* **Task to complete**:
Among the lines below, how many carry the string "Silent"? Reply with a number and nothing else.

* **Dataset records**:
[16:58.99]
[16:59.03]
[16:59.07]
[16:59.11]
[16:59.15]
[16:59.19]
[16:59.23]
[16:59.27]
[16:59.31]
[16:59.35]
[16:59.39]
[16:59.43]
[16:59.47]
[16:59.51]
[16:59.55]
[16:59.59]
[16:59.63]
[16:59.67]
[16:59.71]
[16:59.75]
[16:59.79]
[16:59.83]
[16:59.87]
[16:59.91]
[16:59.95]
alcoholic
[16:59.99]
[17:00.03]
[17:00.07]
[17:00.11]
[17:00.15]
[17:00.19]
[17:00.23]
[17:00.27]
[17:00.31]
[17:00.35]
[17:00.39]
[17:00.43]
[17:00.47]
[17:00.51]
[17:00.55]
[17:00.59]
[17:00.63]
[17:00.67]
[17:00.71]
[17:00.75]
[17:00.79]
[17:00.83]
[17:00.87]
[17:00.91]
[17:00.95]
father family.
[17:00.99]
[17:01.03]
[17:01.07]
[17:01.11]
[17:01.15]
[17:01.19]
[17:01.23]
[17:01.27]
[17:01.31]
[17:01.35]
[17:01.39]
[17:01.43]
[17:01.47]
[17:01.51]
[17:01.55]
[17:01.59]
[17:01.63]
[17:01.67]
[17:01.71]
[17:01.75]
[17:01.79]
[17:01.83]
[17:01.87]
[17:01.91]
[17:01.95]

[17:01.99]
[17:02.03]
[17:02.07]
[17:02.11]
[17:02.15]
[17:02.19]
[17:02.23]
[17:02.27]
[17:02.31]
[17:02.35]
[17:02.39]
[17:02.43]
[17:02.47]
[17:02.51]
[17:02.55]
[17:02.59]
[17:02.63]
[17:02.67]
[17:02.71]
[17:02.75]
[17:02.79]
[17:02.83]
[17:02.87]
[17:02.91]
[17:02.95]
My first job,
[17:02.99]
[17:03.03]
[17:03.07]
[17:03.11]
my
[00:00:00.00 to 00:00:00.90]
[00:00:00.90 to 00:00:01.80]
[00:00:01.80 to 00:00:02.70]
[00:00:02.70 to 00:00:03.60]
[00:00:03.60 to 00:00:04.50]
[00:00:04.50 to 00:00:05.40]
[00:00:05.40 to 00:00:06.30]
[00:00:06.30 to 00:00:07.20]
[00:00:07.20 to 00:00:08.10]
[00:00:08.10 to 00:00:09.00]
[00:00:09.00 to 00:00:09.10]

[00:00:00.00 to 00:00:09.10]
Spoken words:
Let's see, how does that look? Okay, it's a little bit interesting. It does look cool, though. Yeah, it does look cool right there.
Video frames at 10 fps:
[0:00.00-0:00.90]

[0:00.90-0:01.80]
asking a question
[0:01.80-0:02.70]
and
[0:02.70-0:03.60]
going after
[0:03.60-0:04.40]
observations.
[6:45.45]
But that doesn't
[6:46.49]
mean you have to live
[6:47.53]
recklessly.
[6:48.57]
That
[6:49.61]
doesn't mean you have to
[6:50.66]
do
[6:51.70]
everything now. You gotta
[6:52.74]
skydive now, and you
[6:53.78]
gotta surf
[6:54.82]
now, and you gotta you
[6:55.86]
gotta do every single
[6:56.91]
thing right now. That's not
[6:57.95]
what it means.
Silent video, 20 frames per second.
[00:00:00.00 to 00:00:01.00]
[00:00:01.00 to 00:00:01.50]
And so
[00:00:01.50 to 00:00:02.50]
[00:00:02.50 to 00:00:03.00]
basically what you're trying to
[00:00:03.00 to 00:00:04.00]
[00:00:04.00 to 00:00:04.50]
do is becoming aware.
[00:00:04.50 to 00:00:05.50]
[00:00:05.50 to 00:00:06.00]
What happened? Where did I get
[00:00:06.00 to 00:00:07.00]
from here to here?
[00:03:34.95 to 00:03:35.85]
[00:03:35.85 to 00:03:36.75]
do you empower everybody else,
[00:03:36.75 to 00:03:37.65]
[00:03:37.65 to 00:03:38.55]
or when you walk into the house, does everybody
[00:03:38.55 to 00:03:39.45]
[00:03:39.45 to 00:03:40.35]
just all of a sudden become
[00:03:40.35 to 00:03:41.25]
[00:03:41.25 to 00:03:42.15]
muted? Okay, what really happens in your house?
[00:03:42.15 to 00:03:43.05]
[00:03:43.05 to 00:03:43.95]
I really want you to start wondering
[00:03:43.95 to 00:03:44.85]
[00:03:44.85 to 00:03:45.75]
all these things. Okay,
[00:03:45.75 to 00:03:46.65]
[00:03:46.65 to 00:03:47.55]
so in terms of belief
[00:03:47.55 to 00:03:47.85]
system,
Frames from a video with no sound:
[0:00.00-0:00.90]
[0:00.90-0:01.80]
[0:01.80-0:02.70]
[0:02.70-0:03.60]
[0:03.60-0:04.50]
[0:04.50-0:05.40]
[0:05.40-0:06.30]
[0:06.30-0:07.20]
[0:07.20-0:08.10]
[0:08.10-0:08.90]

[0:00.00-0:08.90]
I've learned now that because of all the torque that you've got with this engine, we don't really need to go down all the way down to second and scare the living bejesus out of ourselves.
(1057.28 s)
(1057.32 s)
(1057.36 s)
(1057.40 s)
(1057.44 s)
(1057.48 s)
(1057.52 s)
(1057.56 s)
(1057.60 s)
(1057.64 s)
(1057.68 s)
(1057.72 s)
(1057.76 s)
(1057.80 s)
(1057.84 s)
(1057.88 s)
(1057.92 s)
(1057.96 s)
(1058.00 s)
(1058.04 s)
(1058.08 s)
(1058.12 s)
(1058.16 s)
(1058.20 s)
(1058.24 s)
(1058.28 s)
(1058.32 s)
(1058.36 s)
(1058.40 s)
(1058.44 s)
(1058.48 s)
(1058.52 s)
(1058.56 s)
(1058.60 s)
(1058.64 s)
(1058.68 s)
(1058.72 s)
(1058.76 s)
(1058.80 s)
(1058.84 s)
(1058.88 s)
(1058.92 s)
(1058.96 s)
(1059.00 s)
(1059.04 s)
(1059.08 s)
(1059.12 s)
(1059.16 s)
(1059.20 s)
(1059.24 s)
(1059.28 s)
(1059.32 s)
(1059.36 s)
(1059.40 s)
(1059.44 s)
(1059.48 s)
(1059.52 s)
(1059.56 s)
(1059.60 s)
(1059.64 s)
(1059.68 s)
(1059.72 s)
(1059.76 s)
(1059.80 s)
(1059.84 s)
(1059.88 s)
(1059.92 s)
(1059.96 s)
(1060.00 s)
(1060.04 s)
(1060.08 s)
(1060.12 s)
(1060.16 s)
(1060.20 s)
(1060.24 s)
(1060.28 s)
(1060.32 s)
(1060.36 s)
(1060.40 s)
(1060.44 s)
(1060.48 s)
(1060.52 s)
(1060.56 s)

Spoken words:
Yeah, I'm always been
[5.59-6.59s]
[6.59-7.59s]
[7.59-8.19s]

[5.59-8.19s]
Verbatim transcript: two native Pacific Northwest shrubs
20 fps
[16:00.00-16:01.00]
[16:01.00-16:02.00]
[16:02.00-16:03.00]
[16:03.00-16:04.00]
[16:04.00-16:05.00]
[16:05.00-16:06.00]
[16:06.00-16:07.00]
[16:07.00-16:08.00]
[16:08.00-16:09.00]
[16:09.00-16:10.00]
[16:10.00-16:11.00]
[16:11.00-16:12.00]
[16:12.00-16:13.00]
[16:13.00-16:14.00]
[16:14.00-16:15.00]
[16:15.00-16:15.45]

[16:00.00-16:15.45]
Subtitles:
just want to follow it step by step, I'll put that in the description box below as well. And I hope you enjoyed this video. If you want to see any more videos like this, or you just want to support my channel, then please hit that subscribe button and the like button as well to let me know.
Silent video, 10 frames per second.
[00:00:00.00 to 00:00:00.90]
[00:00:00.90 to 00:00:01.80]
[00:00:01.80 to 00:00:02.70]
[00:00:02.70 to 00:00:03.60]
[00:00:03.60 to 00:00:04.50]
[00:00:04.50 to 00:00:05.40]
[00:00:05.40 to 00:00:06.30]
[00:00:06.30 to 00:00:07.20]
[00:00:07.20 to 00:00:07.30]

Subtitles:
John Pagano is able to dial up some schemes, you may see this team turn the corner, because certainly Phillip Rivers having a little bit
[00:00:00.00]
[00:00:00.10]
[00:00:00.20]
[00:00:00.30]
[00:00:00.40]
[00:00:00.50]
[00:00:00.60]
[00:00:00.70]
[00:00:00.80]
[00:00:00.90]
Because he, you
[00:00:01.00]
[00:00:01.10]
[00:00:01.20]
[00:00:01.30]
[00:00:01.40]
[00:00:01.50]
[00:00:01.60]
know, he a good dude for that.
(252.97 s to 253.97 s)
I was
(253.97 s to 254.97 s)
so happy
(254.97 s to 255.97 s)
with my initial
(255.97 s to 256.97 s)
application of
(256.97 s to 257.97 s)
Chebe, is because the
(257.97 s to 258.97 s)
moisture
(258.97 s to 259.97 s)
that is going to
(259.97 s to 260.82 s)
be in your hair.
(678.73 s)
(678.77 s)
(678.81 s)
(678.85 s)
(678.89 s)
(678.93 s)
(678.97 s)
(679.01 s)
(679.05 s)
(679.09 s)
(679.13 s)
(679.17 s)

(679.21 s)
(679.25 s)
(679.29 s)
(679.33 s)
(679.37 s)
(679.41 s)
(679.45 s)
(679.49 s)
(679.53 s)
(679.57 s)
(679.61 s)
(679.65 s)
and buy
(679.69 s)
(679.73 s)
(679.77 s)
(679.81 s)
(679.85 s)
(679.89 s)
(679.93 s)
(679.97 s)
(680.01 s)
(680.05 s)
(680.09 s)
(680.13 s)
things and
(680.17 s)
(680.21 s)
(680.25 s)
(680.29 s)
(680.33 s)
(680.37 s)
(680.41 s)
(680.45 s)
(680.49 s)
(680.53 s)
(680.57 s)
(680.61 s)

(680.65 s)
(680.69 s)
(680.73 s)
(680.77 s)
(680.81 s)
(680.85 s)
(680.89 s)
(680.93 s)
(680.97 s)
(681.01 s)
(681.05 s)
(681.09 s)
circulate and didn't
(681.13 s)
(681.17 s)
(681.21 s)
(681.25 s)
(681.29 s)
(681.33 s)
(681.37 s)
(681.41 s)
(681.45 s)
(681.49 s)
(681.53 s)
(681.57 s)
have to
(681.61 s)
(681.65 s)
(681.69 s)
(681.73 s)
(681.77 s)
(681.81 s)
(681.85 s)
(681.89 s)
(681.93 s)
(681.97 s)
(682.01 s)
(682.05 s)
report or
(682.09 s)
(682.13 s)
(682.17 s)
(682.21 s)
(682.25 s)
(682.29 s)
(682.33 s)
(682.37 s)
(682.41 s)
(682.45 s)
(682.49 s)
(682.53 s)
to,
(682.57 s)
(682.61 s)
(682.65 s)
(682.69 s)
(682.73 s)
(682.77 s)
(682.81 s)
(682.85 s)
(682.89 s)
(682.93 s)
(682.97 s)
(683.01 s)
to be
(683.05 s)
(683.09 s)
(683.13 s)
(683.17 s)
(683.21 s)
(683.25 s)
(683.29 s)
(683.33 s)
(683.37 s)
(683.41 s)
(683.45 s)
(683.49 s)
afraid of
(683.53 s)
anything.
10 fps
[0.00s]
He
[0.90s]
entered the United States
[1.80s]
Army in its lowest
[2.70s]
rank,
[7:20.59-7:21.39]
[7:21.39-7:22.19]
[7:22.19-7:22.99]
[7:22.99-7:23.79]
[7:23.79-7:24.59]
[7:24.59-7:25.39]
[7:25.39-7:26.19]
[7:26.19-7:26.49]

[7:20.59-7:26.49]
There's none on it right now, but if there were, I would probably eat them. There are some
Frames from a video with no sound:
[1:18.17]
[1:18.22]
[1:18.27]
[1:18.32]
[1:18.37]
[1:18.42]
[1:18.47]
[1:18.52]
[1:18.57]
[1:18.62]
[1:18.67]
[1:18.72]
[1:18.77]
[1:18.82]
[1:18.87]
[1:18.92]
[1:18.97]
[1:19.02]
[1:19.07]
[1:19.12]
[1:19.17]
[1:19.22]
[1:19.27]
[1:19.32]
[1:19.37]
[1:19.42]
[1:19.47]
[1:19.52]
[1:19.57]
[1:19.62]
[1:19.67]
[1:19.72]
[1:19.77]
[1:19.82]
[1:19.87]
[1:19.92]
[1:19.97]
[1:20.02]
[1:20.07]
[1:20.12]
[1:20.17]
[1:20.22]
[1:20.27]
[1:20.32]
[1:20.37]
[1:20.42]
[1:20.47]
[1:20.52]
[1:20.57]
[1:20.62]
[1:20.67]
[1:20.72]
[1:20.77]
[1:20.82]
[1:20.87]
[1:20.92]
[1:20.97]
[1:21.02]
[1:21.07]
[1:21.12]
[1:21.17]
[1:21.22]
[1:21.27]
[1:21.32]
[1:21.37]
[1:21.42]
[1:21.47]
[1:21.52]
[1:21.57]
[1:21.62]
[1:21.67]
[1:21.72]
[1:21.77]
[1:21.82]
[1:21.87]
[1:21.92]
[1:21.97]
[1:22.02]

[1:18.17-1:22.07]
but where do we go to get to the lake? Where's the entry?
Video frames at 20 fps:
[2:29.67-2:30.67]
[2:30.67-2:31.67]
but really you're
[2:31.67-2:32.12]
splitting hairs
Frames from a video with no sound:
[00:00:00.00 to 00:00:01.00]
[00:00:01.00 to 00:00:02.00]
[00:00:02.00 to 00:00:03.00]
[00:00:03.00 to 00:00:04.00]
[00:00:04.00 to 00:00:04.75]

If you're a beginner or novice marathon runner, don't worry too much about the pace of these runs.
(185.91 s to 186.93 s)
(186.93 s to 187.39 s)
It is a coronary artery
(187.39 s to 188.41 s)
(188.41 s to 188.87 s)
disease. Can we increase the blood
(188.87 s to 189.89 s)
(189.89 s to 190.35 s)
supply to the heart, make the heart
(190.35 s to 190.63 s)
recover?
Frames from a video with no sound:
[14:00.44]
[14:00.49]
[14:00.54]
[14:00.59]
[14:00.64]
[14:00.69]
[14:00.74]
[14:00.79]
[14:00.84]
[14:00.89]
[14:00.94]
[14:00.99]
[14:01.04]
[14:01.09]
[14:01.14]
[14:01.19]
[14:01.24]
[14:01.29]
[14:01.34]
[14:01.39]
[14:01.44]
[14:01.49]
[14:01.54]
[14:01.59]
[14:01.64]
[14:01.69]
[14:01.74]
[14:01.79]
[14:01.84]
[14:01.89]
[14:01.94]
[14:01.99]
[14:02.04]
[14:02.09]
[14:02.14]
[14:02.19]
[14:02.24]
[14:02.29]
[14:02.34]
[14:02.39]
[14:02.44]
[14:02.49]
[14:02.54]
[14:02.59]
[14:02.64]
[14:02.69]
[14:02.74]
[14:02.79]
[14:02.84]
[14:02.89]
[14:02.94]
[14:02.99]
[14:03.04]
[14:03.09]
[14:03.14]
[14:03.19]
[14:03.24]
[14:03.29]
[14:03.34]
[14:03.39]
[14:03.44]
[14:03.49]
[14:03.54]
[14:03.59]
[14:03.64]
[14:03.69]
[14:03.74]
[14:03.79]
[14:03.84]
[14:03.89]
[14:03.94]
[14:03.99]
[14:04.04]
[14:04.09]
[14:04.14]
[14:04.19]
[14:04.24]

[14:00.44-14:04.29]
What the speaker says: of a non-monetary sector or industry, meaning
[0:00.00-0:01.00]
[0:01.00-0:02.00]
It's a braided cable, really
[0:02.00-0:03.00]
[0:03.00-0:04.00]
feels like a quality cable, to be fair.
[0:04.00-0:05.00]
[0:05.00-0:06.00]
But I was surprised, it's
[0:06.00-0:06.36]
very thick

* **Output**:
2